Subject: RE: Tumbling Rocks in a Vibratory Tumbler

Dear Theresa,

Since vibratory tumblers do not "tumble" it is important to
realize that you cannot get the same effect from a vibratory
tumbler that is traditionally associated with conventional
rotary tumblers. You can NOT get good shaping with a
vibratory tumbler. If you start with an angular piece, you
will end up with a polished, but still very angular piece.

The best approach to this problem is to let each method do
what it does best and start out with a rotary tumbler in
order to get a nice rounding of the rough and then go to the
vibratory tumbler to effect a rapid polish. (assuming, of
course, that you go through the usual progression of grits.)

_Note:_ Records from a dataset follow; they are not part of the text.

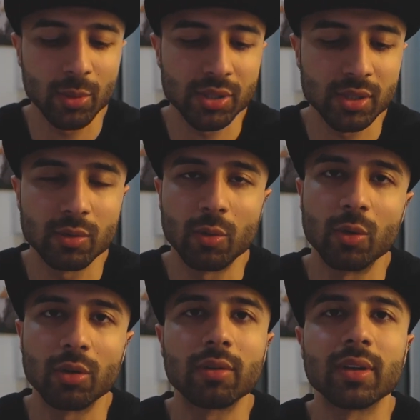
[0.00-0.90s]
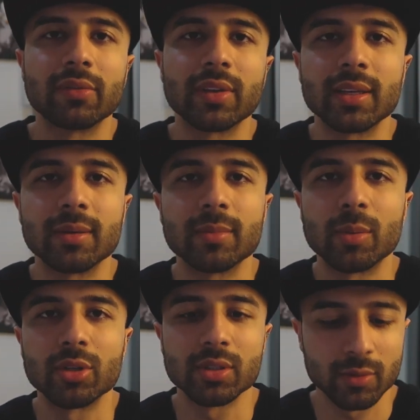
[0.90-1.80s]
button or if the
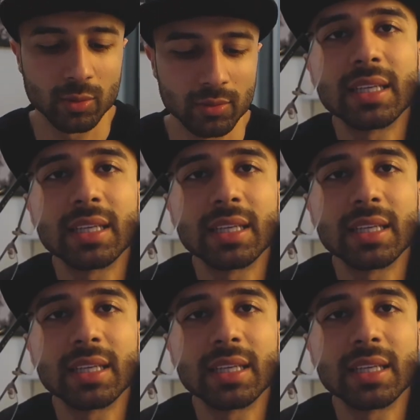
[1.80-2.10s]
memory is full.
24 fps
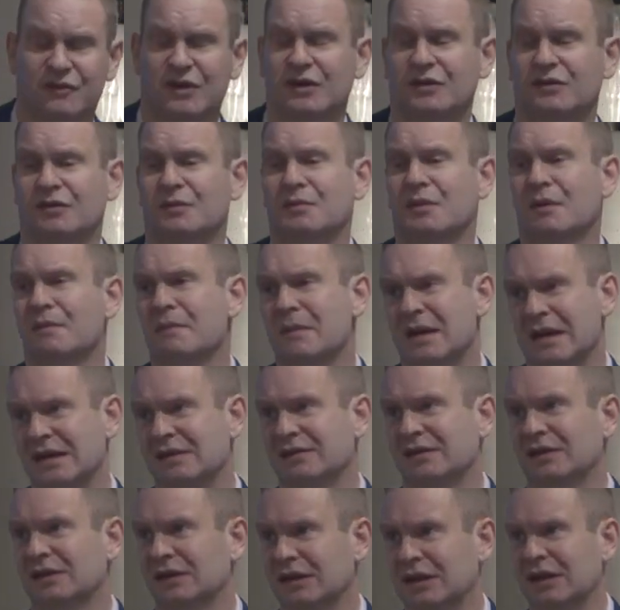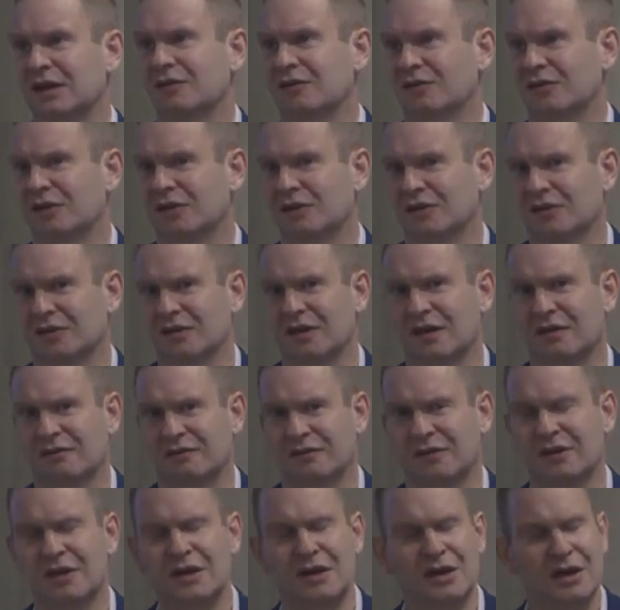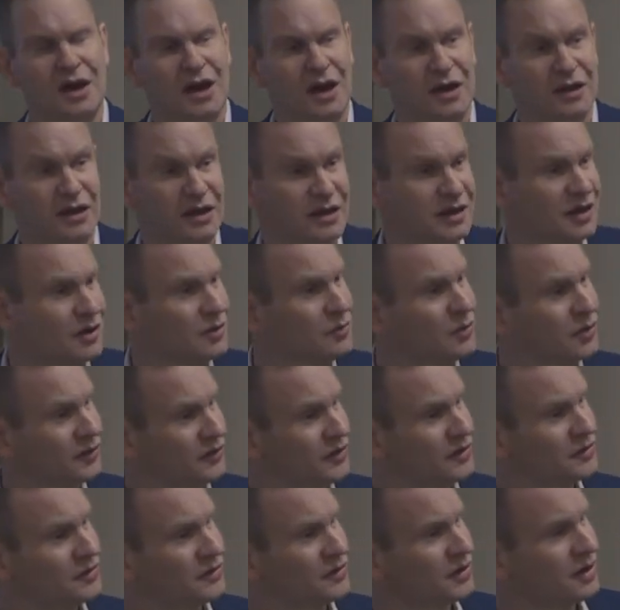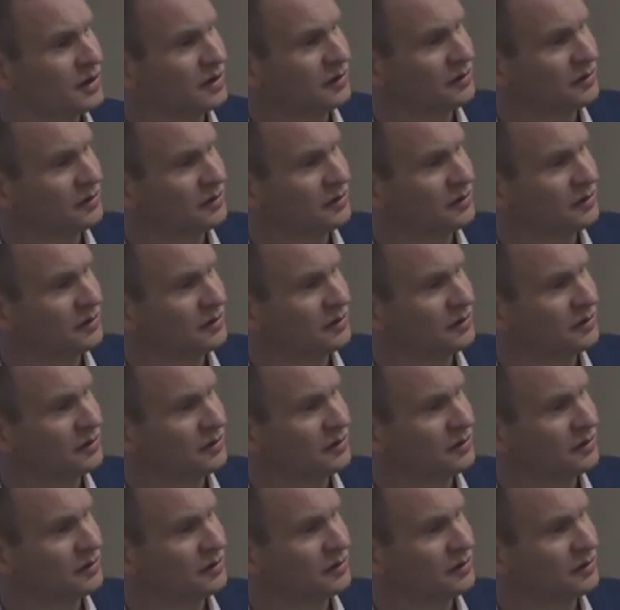found some amazingly interesting stuff. You know, what's interesting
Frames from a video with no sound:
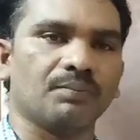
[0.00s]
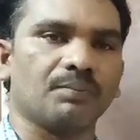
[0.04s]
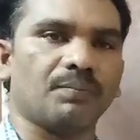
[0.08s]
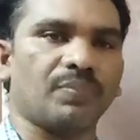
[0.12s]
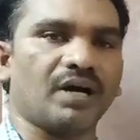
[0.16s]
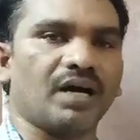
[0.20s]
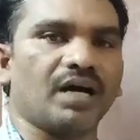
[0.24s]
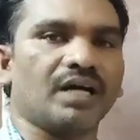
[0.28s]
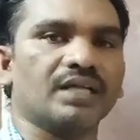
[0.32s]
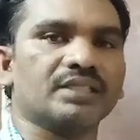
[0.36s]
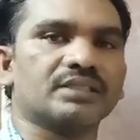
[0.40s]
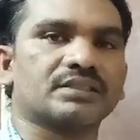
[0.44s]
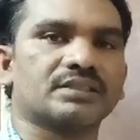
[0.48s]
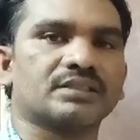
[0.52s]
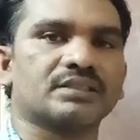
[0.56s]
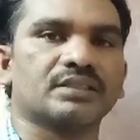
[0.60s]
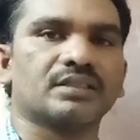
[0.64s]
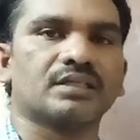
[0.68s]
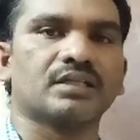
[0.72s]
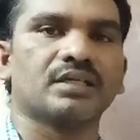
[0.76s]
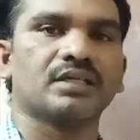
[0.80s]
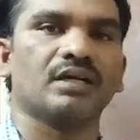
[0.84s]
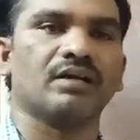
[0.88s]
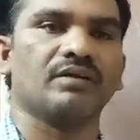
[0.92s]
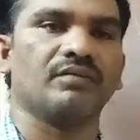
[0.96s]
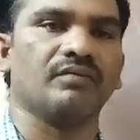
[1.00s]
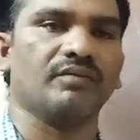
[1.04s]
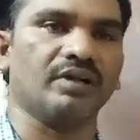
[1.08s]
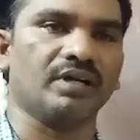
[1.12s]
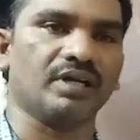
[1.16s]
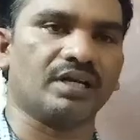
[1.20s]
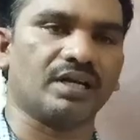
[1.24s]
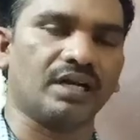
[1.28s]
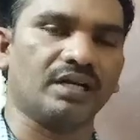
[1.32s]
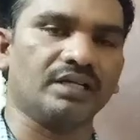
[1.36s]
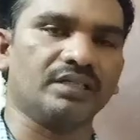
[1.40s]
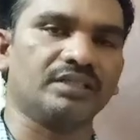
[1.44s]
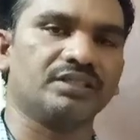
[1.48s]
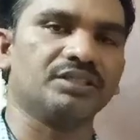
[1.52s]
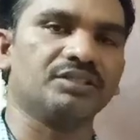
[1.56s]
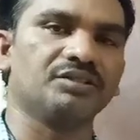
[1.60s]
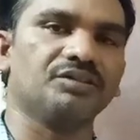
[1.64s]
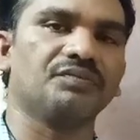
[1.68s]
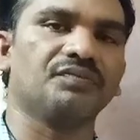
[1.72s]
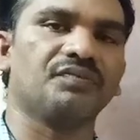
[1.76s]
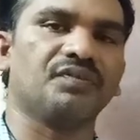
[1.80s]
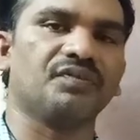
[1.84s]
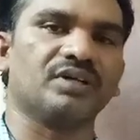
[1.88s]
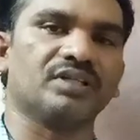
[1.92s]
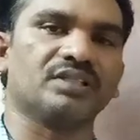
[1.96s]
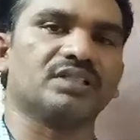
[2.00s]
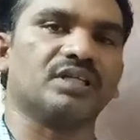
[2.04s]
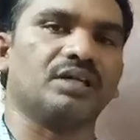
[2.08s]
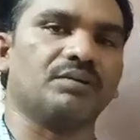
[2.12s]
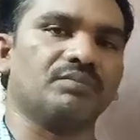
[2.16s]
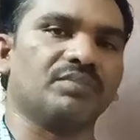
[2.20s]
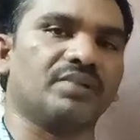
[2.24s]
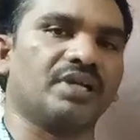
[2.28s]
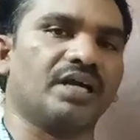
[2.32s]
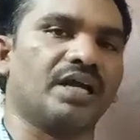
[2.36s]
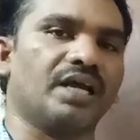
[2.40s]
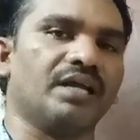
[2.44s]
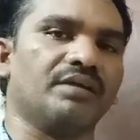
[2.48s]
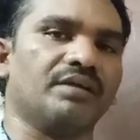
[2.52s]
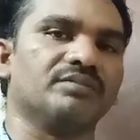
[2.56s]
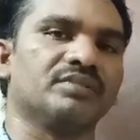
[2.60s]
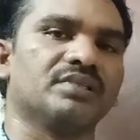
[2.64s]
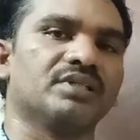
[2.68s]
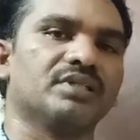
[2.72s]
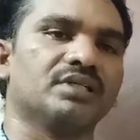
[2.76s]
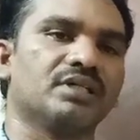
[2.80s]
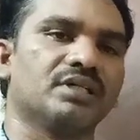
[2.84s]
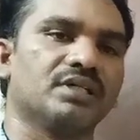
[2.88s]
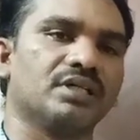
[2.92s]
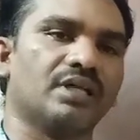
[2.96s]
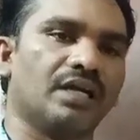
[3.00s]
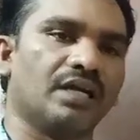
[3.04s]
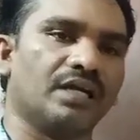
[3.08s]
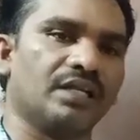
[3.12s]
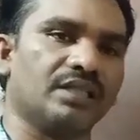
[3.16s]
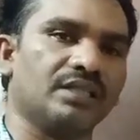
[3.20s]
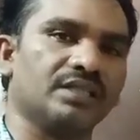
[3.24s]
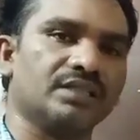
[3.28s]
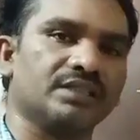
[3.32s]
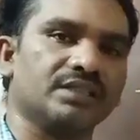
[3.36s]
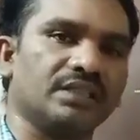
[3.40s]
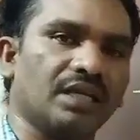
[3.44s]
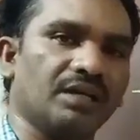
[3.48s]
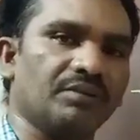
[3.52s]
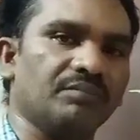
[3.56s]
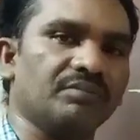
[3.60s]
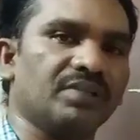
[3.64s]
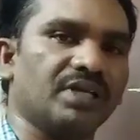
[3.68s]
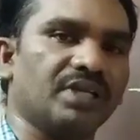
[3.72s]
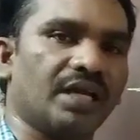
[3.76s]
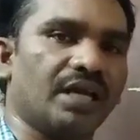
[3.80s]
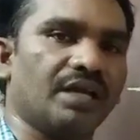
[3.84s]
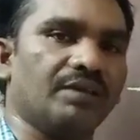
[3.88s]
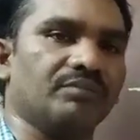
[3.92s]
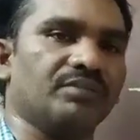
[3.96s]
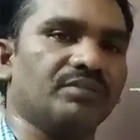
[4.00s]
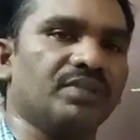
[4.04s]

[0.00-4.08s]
past will continue for some time at the same time.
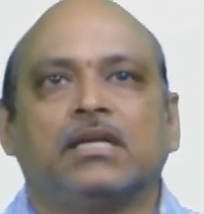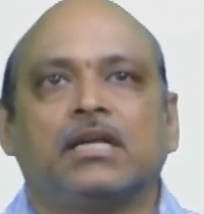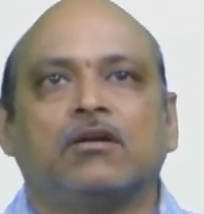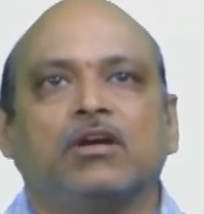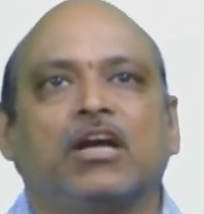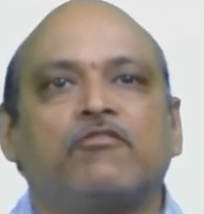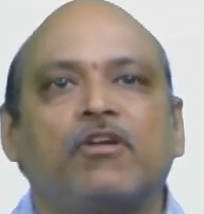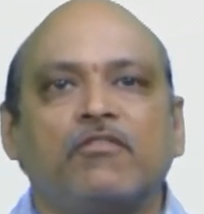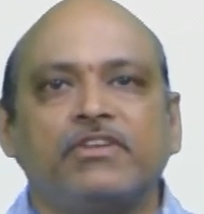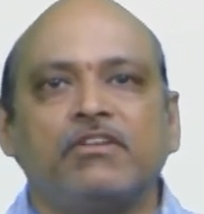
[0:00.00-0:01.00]
Now, F
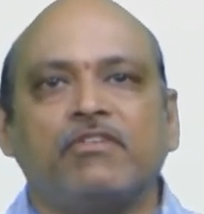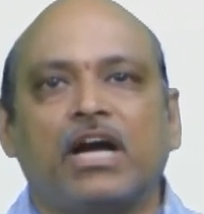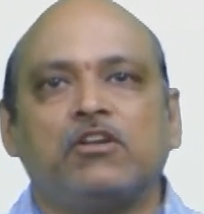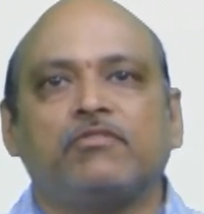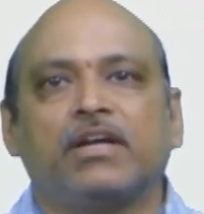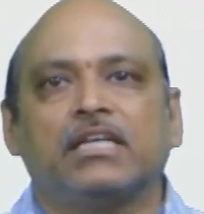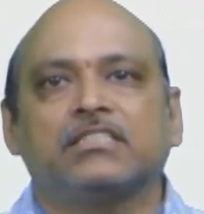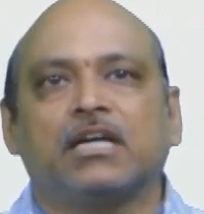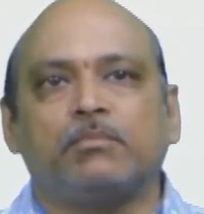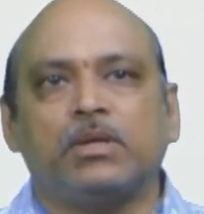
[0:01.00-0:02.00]
of E value, for
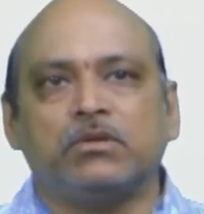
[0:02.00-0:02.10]
example,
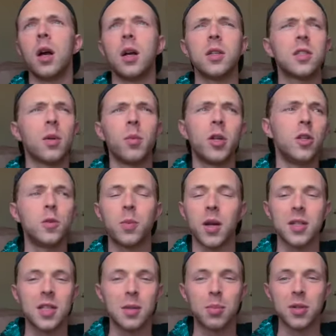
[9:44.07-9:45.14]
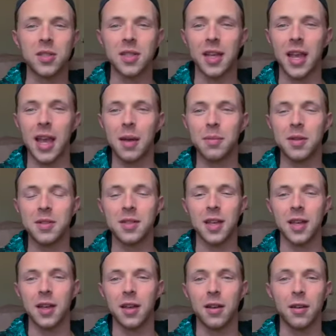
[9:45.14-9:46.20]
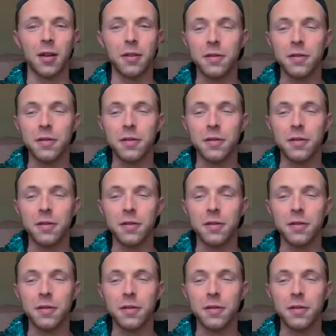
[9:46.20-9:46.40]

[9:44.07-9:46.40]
someone who's brought to the prison camp that's like a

You might consider doing a week to ten days in the rotary in
order to get the shape that you need and then go to the
vibratory to accomplish the other three steps. If you have
any choice, you might avoid using the octagonal barrels that
many rotary tumblers have and use the smooth sided type
barrels. The octagonal barrels are not as efficient as the
smooth sided ones and have a tendency to "over transport"
the rough and then drop it, thus resulting in impact
fractures. (Those of you who have had experience with
tumbling will recognize impact fractures as those
semi-circular cracks that occur on the surface of gems that
typically have a conchoidal fracture......agate, obsidian,
opal, etc.)


Ron
MillsGem@aol.com
Mills Gem, Los Osos, CA.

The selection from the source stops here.